§ Problem statement:
Please write every entry out again, exactly as it reads below.
[[ Records provided, beginning ]]
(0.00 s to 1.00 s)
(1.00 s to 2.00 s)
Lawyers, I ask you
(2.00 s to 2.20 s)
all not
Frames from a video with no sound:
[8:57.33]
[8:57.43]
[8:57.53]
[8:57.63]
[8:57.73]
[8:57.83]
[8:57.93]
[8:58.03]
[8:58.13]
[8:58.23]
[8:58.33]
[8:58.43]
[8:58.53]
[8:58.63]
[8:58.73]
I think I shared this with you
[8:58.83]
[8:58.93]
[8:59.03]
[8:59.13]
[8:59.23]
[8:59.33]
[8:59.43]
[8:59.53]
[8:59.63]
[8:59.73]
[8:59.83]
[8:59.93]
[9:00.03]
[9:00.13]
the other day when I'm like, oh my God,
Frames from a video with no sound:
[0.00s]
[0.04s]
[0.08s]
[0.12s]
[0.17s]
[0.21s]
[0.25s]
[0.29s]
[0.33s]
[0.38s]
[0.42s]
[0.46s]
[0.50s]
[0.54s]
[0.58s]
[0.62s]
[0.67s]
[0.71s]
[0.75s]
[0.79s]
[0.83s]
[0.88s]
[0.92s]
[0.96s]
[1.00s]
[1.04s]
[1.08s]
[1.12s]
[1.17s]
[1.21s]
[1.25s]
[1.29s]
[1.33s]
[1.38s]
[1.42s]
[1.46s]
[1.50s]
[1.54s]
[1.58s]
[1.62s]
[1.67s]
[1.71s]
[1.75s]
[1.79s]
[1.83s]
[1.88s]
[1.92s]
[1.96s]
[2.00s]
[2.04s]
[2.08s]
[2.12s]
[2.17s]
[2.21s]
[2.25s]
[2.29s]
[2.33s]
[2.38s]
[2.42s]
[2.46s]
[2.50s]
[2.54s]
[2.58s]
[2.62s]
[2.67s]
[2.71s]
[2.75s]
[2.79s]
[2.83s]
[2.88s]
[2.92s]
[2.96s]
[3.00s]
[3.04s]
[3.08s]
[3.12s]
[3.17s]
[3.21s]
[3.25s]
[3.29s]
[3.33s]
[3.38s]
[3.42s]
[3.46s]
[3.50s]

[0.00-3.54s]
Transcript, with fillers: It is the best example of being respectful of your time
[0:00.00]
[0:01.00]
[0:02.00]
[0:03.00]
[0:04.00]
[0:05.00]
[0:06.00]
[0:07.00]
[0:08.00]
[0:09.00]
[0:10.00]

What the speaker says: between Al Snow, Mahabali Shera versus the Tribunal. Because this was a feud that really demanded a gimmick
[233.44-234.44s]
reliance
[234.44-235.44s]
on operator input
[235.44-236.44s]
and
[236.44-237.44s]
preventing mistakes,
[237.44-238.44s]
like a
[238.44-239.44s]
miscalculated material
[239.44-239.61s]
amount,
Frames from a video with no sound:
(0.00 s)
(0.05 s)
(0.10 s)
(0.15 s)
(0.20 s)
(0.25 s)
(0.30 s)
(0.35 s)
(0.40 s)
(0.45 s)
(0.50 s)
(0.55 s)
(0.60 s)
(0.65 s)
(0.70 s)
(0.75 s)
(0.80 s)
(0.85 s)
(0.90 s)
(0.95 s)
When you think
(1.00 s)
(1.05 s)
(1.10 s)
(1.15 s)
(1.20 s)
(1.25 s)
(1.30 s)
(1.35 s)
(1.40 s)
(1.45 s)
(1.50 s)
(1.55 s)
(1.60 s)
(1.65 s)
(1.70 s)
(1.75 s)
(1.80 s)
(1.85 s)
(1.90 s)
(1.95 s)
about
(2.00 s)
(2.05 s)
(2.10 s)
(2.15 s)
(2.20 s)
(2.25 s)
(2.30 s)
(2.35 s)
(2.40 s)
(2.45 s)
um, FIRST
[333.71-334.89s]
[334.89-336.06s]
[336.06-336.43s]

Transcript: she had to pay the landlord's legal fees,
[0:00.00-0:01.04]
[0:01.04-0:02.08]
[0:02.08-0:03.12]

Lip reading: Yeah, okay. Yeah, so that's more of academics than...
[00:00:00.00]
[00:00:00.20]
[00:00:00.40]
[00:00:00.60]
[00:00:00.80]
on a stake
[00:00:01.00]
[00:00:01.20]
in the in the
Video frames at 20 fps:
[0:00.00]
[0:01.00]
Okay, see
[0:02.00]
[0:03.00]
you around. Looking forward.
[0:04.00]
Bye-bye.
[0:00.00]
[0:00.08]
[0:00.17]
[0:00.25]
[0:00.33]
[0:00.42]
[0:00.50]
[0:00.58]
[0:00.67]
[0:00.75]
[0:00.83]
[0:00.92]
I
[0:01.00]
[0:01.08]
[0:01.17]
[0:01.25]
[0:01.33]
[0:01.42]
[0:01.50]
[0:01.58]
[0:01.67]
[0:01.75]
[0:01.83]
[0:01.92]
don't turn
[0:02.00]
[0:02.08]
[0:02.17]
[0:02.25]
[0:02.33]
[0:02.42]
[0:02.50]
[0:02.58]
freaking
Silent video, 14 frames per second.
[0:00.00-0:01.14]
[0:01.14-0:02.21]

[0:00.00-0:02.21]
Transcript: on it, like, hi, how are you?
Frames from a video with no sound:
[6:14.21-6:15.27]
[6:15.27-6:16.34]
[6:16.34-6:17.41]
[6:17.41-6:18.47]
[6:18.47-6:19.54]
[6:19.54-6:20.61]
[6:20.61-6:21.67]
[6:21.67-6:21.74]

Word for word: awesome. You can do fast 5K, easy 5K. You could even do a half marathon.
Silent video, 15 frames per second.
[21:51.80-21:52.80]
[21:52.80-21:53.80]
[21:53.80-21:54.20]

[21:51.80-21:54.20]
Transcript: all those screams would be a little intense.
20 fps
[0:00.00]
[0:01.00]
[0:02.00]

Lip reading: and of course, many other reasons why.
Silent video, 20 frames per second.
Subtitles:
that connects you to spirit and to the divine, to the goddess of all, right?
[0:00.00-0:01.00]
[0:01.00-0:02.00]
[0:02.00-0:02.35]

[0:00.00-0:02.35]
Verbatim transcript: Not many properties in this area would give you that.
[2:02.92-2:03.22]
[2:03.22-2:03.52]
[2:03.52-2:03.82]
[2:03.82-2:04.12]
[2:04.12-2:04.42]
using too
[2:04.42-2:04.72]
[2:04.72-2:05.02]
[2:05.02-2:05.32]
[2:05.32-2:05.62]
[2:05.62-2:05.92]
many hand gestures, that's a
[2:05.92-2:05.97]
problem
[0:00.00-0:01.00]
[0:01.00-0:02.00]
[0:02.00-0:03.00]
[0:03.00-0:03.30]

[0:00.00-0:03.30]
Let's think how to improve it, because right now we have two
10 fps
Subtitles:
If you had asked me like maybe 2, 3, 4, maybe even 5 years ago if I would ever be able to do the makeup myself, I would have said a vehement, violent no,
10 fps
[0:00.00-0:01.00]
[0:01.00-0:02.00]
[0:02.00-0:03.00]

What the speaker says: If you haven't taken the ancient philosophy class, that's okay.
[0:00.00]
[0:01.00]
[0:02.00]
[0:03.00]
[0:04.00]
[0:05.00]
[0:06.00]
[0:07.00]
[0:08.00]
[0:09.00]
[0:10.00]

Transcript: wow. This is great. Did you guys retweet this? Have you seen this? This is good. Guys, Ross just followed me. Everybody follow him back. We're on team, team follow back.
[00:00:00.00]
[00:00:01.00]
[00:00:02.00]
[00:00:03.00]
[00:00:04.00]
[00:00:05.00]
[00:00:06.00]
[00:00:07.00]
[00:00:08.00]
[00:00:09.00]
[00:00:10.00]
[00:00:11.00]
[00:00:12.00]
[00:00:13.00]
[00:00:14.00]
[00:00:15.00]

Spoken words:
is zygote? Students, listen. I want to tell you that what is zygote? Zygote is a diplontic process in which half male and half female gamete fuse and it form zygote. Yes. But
[[ Records provided, end ]]
§ Written response:
(0.00 s to 1.00 s)
(1.00 s to 2.00 s)
Lawyers, I ask you
(2.00 s to 2.20 s)
all not
Frames from a video with no sound:
[8:57.33]
[8:57.43]
[8:57.53]
[8:57.63]
[8:57.73]
[8:57.83]
[8:57.93]
[8:58.03]
[8:58.13]
[8:58.23]
[8:58.33]
[8:58.43]
[8:58.53]
[8:58.63]
[8:58.73]
I think I shared this with you
[8:58.83]
[8:58.93]
[8:59.03]
[8:59.13]
[8:59.23]
[8:59.33]
[8:59.43]
[8:59.53]
[8:59.63]
[8:59.73]
[8:59.83]
[8:59.93]
[9:00.03]
[9:00.13]
the other day when I'm like, oh my God,
Frames from a video with no sound:
[0.00s]
[0.04s]
[0.08s]
[0.12s]
[0.17s]
[0.21s]
[0.25s]
[0.29s]
[0.33s]
[0.38s]
[0.42s]
[0.46s]
[0.50s]
[0.54s]
[0.58s]
[0.62s]
[0.67s]
[0.71s]
[0.75s]
[0.79s]
[0.83s]
[0.88s]
[0.92s]
[0.96s]
[1.00s]
[1.04s]
[1.08s]
[1.12s]
[1.17s]
[1.21s]
[1.25s]
[1.29s]
[1.33s]
[1.38s]
[1.42s]
[1.46s]
[1.50s]
[1.54s]
[1.58s]
[1.62s]
[1.67s]
[1.71s]
[1.75s]
[1.79s]
[1.83s]
[1.88s]
[1.92s]
[1.96s]
[2.00s]
[2.04s]
[2.08s]
[2.12s]
[2.17s]
[2.21s]
[2.25s]
[2.29s]
[2.33s]
[2.38s]
[2.42s]
[2.46s]
[2.50s]
[2.54s]
[2.58s]
[2.62s]
[2.67s]
[2.71s]
[2.75s]
[2.79s]
[2.83s]
[2.88s]
[2.92s]
[2.96s]
[3.00s]
[3.04s]
[3.08s]
[3.12s]
[3.17s]
[3.21s]
[3.25s]
[3.29s]
[3.33s]
[3.38s]
[3.42s]
[3.46s]
[3.50s]

[0.00-3.54s]
Transcript, with fillers: It is the best example of being respectful of your time
[0:00.00]
[0:01.00]
[0:02.00]
[0:03.00]
[0:04.00]
[0:05.00]
[0:06.00]
[0:07.00]
[0:08.00]
[0:09.00]
[0:10.00]

What the speaker says: between Al Snow, Mahabali Shera versus the Tribunal. Because this was a feud that really demanded a gimmick
[233.44-234.44s]
reliance
[234.44-235.44s]
on operator input
[235.44-236.44s]
and
[236.44-237.44s]
preventing mistakes,
[237.44-238.44s]
like a
[238.44-239.44s]
miscalculated material
[239.44-239.61s]
amount,
Frames from a video with no sound:
(0.00 s)
(0.05 s)
(0.10 s)
(0.15 s)
(0.20 s)
(0.25 s)
(0.30 s)
(0.35 s)
(0.40 s)
(0.45 s)
(0.50 s)
(0.55 s)
(0.60 s)
(0.65 s)
(0.70 s)
(0.75 s)
(0.80 s)
(0.85 s)
(0.90 s)
(0.95 s)
When you think
(1.00 s)
(1.05 s)
(1.10 s)
(1.15 s)
(1.20 s)
(1.25 s)
(1.30 s)
(1.35 s)
(1.40 s)
(1.45 s)
(1.50 s)
(1.55 s)
(1.60 s)
(1.65 s)
(1.70 s)
(1.75 s)
(1.80 s)
(1.85 s)
(1.90 s)
(1.95 s)
about
(2.00 s)
(2.05 s)
(2.10 s)
(2.15 s)
(2.20 s)
(2.25 s)
(2.30 s)
(2.35 s)
(2.40 s)
(2.45 s)
um, FIRST
[333.71-334.89s]
[334.89-336.06s]
[336.06-336.43s]

Transcript: she had to pay the landlord's legal fees,
[0:00.00-0:01.04]
[0:01.04-0:02.08]
[0:02.08-0:03.12]

Lip reading: Yeah, okay. Yeah, so that's more of academics than...
[00:00:00.00]
[00:00:00.20]
[00:00:00.40]
[00:00:00.60]
[00:00:00.80]
on a stake
[00:00:01.00]
[00:00:01.20]
in the in the
Video frames at 20 fps:
[0:00.00]
[0:01.00]
Okay, see
[0:02.00]
[0:03.00]
you around. Looking forward.
[0:04.00]
Bye-bye.
[0:00.00]
[0:00.08]
[0:00.17]
[0:00.25]
[0:00.33]
[0:00.42]
[0:00.50]
[0:00.58]
[0:00.67]
[0:00.75]
[0:00.83]
[0:00.92]
I
[0:01.00]
[0:01.08]
[0:01.17]
[0:01.25]
[0:01.33]
[0:01.42]
[0:01.50]
[0:01.58]
[0:01.67]
[0:01.75]
[0:01.83]
[0:01.92]
don't turn
[0:02.00]
[0:02.08]
[0:02.17]
[0:02.25]
[0:02.33]
[0:02.42]
[0:02.50]
[0:02.58]
freaking
Silent video, 14 frames per second.
[0:00.00-0:01.14]
[0:01.14-0:02.21]

[0:00.00-0:02.21]
Transcript: on it, like, hi, how are you?
Frames from a video with no sound:
[6:14.21-6:15.27]
[6:15.27-6:16.34]
[6:16.34-6:17.41]
[6:17.41-6:18.47]
[6:18.47-6:19.54]
[6:19.54-6:20.61]
[6:20.61-6:21.67]
[6:21.67-6:21.74]

Word for word: awesome. You can do fast 5K, easy 5K. You could even do a half marathon.
Silent video, 15 frames per second.
[21:51.80-21:52.80]
[21:52.80-21:53.80]
[21:53.80-21:54.20]

[21:51.80-21:54.20]
Transcript: all those screams would be a little intense.
20 fps
[0:00.00]
[0:01.00]
[0:02.00]

Lip reading: and of course, many other reasons why.
Silent video, 20 frames per second.
Subtitles:
that connects you to spirit and to the divine, to the goddess of all, right?
[0:00.00-0:01.00]
[0:01.00-0:02.00]
[0:02.00-0:02.35]

[0:00.00-0:02.35]
Verbatim transcript: Not many properties in this area would give you that.
[2:02.92-2:03.22]
[2:03.22-2:03.52]
[2:03.52-2:03.82]
[2:03.82-2:04.12]
[2:04.12-2:04.42]
using too
[2:04.42-2:04.72]
[2:04.72-2:05.02]
[2:05.02-2:05.32]
[2:05.32-2:05.62]
[2:05.62-2:05.92]
many hand gestures, that's a
[2:05.92-2:05.97]
problem
[0:00.00-0:01.00]
[0:01.00-0:02.00]
[0:02.00-0:03.00]
[0:03.00-0:03.30]

[0:00.00-0:03.30]
Let's think how to improve it, because right now we have two
10 fps
Subtitles:
If you had asked me like maybe 2, 3, 4, maybe even 5 years ago if I would ever be able to do the makeup myself, I would have said a vehement, violent no,
10 fps
[0:00.00-0:01.00]
[0:01.00-0:02.00]
[0:02.00-0:03.00]

What the speaker says: If you haven't taken the ancient philosophy class, that's okay.
[0:00.00]
[0:01.00]
[0:02.00]
[0:03.00]
[0:04.00]
[0:05.00]
[0:06.00]
[0:07.00]
[0:08.00]
[0:09.00]
[0:10.00]

Transcript: wow. This is great. Did you guys retweet this? Have you seen this? This is good. Guys, Ross just followed me. Everybody follow him back. We're on team, team follow back.
[00:00:00.00]
[00:00:01.00]
[00:00:02.00]
[00:00:03.00]
[00:00:04.00]
[00:00:05.00]
[00:00:06.00]
[00:00:07.00]
[00:00:08.00]
[00:00:09.00]
[00:00:10.00]
[00:00:11.00]
[00:00:12.00]
[00:00:13.00]
[00:00:14.00]
[00:00:15.00]

Spoken words:
is zygote? Students, listen. I want to tell you that what is zygote? Zygote is a diplontic process in which half male and half female gamete fuse and it form zygote. Yes. But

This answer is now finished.